*** Opening Data for the task ***
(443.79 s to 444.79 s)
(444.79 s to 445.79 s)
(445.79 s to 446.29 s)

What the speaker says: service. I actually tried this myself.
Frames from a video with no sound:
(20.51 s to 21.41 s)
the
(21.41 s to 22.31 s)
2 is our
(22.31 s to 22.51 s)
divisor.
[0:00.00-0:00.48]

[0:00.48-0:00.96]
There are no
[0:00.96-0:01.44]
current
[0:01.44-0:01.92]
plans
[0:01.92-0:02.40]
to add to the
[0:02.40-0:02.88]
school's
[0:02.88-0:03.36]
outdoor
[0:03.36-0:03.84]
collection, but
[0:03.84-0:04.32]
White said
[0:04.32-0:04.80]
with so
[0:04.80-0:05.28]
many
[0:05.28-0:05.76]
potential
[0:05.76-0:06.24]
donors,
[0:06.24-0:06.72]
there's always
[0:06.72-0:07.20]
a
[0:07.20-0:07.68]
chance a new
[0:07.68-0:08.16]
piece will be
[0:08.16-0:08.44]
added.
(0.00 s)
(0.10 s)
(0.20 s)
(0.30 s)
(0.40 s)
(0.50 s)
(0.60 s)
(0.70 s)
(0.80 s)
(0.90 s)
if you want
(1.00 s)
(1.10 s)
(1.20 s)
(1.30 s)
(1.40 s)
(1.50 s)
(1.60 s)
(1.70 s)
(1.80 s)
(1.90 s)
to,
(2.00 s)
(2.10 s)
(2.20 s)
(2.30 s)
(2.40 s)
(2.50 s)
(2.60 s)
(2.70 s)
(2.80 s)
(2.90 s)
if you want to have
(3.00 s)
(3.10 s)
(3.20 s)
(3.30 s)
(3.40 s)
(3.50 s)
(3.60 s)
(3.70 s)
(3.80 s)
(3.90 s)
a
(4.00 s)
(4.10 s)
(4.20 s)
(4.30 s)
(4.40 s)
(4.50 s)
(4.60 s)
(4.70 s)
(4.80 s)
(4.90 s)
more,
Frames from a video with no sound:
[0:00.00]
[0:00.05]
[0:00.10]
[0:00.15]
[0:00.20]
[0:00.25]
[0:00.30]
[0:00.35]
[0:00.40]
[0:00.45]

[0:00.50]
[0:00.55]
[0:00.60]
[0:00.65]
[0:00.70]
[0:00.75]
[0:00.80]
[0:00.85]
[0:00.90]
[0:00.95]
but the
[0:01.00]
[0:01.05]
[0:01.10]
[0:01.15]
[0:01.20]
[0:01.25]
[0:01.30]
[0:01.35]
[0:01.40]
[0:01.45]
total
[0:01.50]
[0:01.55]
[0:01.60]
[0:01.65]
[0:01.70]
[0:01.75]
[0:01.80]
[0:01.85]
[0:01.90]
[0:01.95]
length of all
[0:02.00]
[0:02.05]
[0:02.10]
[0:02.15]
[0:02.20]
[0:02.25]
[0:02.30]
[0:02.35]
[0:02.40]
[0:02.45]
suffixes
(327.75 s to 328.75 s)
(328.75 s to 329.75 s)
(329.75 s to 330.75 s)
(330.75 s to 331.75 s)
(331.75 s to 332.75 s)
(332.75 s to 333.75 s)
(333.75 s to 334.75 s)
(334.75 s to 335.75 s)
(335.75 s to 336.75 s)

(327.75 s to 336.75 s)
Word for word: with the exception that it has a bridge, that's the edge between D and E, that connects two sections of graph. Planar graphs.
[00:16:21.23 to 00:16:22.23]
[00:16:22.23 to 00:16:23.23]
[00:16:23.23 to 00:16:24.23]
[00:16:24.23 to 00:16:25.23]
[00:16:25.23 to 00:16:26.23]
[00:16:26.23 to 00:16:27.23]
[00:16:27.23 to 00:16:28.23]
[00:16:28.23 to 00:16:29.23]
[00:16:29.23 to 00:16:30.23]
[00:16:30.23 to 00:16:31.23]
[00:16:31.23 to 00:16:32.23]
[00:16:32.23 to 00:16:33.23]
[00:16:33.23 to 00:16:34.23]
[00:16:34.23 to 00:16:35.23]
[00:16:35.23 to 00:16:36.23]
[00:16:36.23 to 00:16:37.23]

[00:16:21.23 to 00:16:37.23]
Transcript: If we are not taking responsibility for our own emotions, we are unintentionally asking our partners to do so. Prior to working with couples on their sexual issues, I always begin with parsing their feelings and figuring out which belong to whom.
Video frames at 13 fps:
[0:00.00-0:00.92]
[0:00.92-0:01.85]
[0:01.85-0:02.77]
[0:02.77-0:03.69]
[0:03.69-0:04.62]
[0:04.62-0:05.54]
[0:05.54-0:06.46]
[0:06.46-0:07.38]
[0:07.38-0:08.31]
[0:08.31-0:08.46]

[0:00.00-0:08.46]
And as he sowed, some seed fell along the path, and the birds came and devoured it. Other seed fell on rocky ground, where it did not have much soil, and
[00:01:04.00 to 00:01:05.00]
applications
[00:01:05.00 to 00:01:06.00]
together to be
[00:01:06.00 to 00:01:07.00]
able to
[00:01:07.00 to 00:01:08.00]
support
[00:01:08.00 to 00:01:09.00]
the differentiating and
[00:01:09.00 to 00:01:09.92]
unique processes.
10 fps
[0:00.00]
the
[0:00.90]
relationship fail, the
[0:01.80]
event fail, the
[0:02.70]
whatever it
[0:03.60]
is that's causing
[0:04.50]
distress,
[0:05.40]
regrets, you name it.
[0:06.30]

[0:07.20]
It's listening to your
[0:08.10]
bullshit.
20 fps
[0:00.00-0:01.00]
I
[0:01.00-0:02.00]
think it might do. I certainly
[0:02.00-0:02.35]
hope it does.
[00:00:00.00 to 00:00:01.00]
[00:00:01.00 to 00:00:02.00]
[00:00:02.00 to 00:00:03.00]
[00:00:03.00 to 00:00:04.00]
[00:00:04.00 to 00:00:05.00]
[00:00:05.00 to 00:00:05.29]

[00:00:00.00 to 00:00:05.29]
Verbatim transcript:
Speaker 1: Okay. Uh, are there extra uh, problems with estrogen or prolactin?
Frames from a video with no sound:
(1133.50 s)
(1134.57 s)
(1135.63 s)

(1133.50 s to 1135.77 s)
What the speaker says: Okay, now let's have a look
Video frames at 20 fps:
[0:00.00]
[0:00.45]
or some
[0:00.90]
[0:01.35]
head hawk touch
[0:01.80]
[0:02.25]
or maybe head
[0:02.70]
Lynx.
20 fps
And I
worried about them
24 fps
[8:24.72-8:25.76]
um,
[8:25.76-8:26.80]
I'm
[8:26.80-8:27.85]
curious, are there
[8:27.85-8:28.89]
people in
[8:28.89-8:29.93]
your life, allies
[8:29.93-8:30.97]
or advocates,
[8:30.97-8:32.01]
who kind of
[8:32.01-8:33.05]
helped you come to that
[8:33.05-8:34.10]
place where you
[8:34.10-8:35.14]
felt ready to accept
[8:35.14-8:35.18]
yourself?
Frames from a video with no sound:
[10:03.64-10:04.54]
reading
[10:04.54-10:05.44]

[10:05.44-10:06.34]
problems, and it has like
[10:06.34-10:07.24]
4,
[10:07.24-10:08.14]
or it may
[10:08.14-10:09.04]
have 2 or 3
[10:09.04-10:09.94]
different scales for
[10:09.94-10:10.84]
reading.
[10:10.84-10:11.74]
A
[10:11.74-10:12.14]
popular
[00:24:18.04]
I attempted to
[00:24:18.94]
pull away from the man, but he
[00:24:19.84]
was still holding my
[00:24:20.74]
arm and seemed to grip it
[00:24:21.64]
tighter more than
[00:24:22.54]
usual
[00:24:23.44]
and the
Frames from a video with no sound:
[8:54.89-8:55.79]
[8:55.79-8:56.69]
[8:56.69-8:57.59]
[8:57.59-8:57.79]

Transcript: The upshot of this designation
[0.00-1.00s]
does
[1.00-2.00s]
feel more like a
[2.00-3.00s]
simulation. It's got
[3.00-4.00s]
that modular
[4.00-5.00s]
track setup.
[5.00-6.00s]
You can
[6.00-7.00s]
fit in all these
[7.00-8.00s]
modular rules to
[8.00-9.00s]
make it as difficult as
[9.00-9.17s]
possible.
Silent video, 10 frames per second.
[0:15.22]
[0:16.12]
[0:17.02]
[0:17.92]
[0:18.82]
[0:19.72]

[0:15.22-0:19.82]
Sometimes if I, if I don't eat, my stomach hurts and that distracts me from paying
*** Closing Data for the task ***
▶ _Work item_:
Each line of the data that holds "says" should be copied.

▶ _Response_:
What the speaker says: service. I actually tried this myself.
What the speaker says: Okay, now let's have a look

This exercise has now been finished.